• _About this task_: Set the listing down again exactly, please, apart from its pictures.

• _Data for this task_:
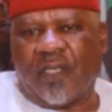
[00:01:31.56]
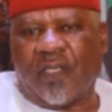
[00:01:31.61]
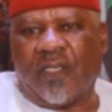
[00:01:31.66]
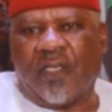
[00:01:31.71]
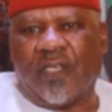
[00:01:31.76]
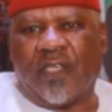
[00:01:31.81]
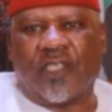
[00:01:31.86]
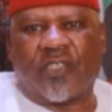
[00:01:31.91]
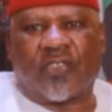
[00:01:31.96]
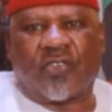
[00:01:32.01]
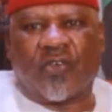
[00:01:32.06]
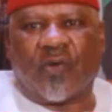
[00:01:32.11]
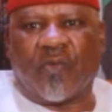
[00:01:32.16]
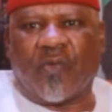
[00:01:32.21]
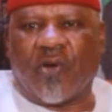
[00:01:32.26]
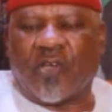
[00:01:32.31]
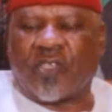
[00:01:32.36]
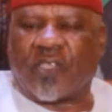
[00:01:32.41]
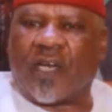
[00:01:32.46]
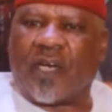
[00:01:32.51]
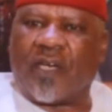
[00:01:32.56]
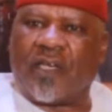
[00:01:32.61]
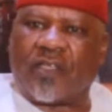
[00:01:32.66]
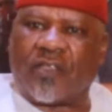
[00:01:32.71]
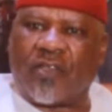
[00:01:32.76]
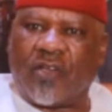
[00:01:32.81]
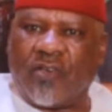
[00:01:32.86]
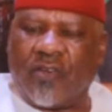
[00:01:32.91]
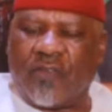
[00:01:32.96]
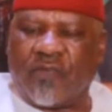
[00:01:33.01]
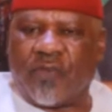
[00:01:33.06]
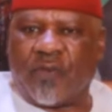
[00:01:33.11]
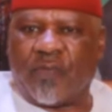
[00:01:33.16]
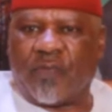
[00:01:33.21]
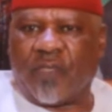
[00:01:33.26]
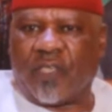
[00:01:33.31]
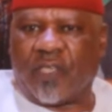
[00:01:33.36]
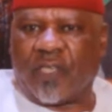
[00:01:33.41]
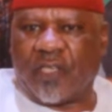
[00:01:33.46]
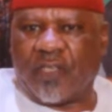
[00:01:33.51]
The Ezugwu are the third of
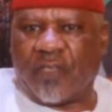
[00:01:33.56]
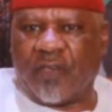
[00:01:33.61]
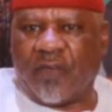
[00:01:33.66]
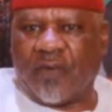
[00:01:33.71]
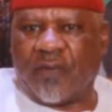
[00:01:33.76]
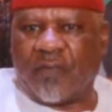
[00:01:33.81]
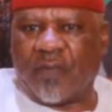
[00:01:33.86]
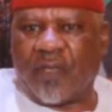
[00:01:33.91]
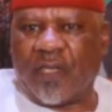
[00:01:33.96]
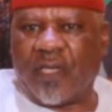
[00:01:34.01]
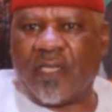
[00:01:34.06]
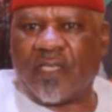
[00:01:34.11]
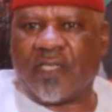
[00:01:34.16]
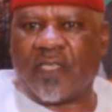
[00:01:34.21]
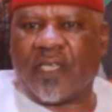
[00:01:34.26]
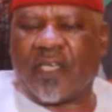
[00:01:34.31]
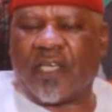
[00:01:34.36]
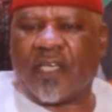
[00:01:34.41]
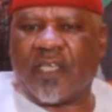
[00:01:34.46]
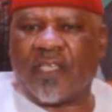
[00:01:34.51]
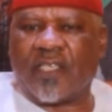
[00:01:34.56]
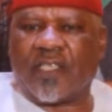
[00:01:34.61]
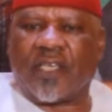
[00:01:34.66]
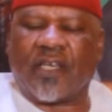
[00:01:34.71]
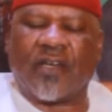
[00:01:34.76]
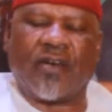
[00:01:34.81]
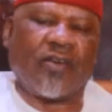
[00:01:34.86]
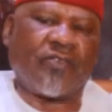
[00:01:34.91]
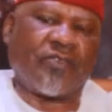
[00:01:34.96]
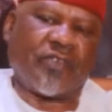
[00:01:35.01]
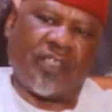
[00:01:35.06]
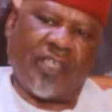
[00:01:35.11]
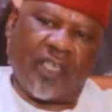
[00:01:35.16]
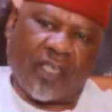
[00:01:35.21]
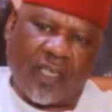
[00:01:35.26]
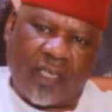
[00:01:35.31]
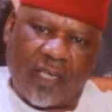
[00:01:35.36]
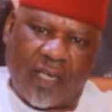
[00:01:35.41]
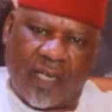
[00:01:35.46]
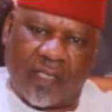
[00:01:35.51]
Opi Kingdom. Ezekeze of
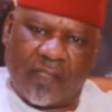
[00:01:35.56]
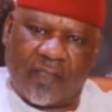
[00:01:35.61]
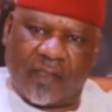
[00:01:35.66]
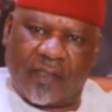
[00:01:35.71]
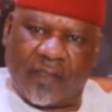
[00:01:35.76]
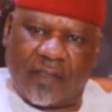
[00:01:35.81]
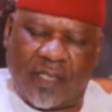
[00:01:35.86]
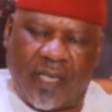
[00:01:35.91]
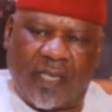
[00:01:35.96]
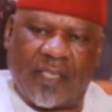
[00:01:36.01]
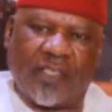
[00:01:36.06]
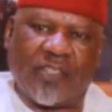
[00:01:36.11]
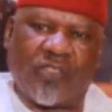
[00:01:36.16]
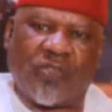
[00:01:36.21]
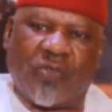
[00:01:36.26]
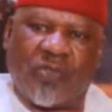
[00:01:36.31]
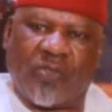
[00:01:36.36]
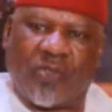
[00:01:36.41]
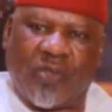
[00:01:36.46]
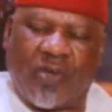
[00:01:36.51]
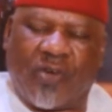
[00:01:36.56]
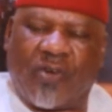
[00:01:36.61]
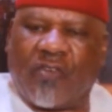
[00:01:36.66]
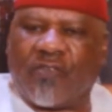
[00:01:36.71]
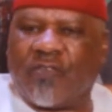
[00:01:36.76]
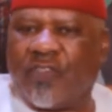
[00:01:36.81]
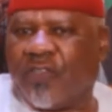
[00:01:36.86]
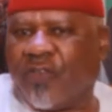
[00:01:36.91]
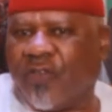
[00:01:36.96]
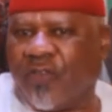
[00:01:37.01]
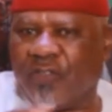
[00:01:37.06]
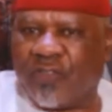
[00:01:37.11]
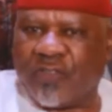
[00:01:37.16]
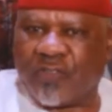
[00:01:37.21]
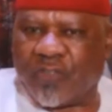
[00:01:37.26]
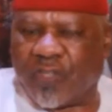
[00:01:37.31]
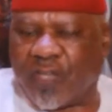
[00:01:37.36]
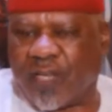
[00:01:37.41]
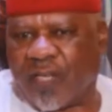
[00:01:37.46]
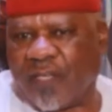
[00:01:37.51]
Ideke land. That is, we talk of the whole
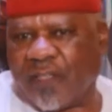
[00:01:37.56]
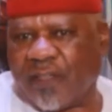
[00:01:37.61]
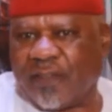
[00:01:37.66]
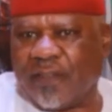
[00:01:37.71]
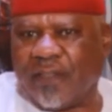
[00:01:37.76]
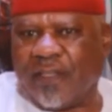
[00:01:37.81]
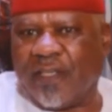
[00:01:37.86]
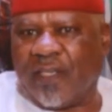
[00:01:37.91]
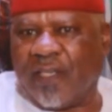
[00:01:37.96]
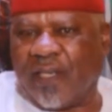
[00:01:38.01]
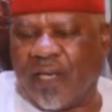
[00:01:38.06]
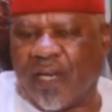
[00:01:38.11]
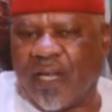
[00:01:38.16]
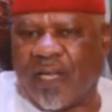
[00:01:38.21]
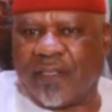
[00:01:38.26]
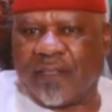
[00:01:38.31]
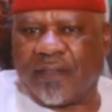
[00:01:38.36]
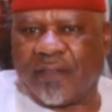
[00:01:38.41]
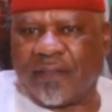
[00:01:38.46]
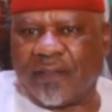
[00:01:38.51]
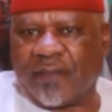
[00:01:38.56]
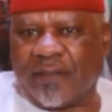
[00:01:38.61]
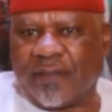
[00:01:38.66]
Nsukka land.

• _Solution for this task_:
[00:01:31.56]
[00:01:31.61]
[00:01:31.66]
[00:01:31.71]
[00:01:31.76]
[00:01:31.81]
[00:01:31.86]
[00:01:31.91]
[00:01:31.96]
[00:01:32.01]
[00:01:32.06]
[00:01:32.11]
[00:01:32.16]
[00:01:32.21]
[00:01:32.26]
[00:01:32.31]
[00:01:32.36]
[00:01:32.41]
[00:01:32.46]
[00:01:32.51]
[00:01:32.56]
[00:01:32.61]
[00:01:32.66]
[00:01:32.71]
[00:01:32.76]
[00:01:32.81]
[00:01:32.86]
[00:01:32.91]
[00:01:32.96]
[00:01:33.01]
[00:01:33.06]
[00:01:33.11]
[00:01:33.16]
[00:01:33.21]
[00:01:33.26]
[00:01:33.31]
[00:01:33.36]
[00:01:33.41]
[00:01:33.46]
[00:01:33.51]
The Ezugwu are the third of
[00:01:33.56]
[00:01:33.61]
[00:01:33.66]
[00:01:33.71]
[00:01:33.76]
[00:01:33.81]
[00:01:33.86]
[00:01:33.91]
[00:01:33.96]
[00:01:34.01]
[00:01:34.06]
[00:01:34.11]
[00:01:34.16]
[00:01:34.21]
[00:01:34.26]
[00:01:34.31]
[00:01:34.36]
[00:01:34.41]
[00:01:34.46]
[00:01:34.51]
[00:01:34.56]
[00:01:34.61]
[00:01:34.66]
[00:01:34.71]
[00:01:34.76]
[00:01:34.81]
[00:01:34.86]
[00:01:34.91]
[00:01:34.96]
[00:01:35.01]
[00:01:35.06]
[00:01:35.11]
[00:01:35.16]
[00:01:35.21]
[00:01:35.26]
[00:01:35.31]
[00:01:35.36]
[00:01:35.41]
[00:01:35.46]
[00:01:35.51]
Opi Kingdom. Ezekeze of
[00:01:35.56]
[00:01:35.61]
[00:01:35.66]
[00:01:35.71]
[00:01:35.76]
[00:01:35.81]
[00:01:35.86]
[00:01:35.91]
[00:01:35.96]
[00:01:36.01]
[00:01:36.06]
[00:01:36.11]
[00:01:36.16]
[00:01:36.21]
[00:01:36.26]
[00:01:36.31]
[00:01:36.36]
[00:01:36.41]
[00:01:36.46]
[00:01:36.51]
[00:01:36.56]
[00:01:36.61]
[00:01:36.66]
[00:01:36.71]
[00:01:36.76]
[00:01:36.81]
[00:01:36.86]
[00:01:36.91]
[00:01:36.96]
[00:01:37.01]
[00:01:37.06]
[00:01:37.11]
[00:01:37.16]
[00:01:37.21]
[00:01:37.26]
[00:01:37.31]
[00:01:37.36]
[00:01:37.41]
[00:01:37.46]
[00:01:37.51]
Ideke land. That is, we talk of the whole
[00:01:37.56]
[00:01:37.61]
[00:01:37.66]
[00:01:37.71]
[00:01:37.76]
[00:01:37.81]
[00:01:37.86]
[00:01:37.91]
[00:01:37.96]
[00:01:38.01]
[00:01:38.06]
[00:01:38.11]
[00:01:38.16]
[00:01:38.21]
[00:01:38.26]
[00:01:38.31]
[00:01:38.36]
[00:01:38.41]
[00:01:38.46]
[00:01:38.51]
[00:01:38.56]
[00:01:38.61]
[00:01:38.66]
Nsukka land.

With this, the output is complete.